● **ACTIVITY**
Pictures excluded, output the lines of the data below between the one holding "[00:00:49.07]" and the one holding "[00:00:49.87]", inclusive, exactly as they stand.

[Collected data]
****************
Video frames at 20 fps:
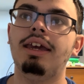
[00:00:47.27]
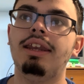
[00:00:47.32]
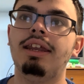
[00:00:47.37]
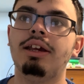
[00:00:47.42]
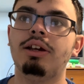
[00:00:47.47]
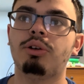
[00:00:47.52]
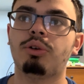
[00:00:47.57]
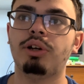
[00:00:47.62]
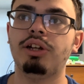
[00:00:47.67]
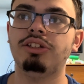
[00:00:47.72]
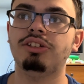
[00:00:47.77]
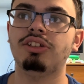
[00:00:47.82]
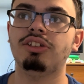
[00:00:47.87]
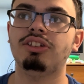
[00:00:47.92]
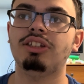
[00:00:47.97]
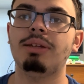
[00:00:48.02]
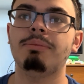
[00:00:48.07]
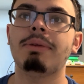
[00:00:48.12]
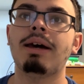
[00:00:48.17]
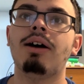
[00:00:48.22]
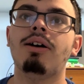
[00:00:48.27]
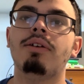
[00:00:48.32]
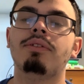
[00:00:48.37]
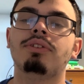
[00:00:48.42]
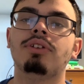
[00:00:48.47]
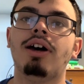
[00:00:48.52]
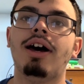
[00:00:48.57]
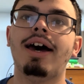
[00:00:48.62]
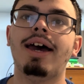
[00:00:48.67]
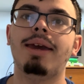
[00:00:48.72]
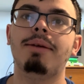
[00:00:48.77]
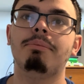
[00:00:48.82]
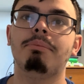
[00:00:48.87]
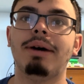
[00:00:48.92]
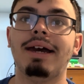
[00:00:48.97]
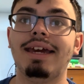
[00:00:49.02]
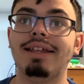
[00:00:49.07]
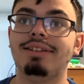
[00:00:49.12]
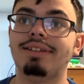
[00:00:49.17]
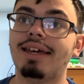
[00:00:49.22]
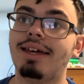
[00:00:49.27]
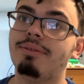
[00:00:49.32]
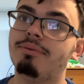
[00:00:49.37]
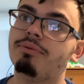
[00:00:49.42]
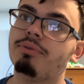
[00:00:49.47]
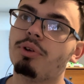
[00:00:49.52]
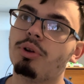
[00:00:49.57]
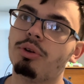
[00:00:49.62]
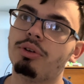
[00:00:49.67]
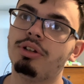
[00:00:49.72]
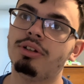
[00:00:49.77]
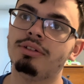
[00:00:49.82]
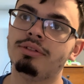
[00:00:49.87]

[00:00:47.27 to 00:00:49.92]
increases the amount of time by a tenfold.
****************
● **YOUR RESPONSE**
[00:00:49.07]
[00:00:49.12]
[00:00:49.17]
[00:00:49.22]
[00:00:49.27]
[00:00:49.32]
[00:00:49.37]
[00:00:49.42]
[00:00:49.47]
[00:00:49.52]
[00:00:49.57]
[00:00:49.62]
[00:00:49.67]
[00:00:49.72]
[00:00:49.77]
[00:00:49.82]
[00:00:49.87]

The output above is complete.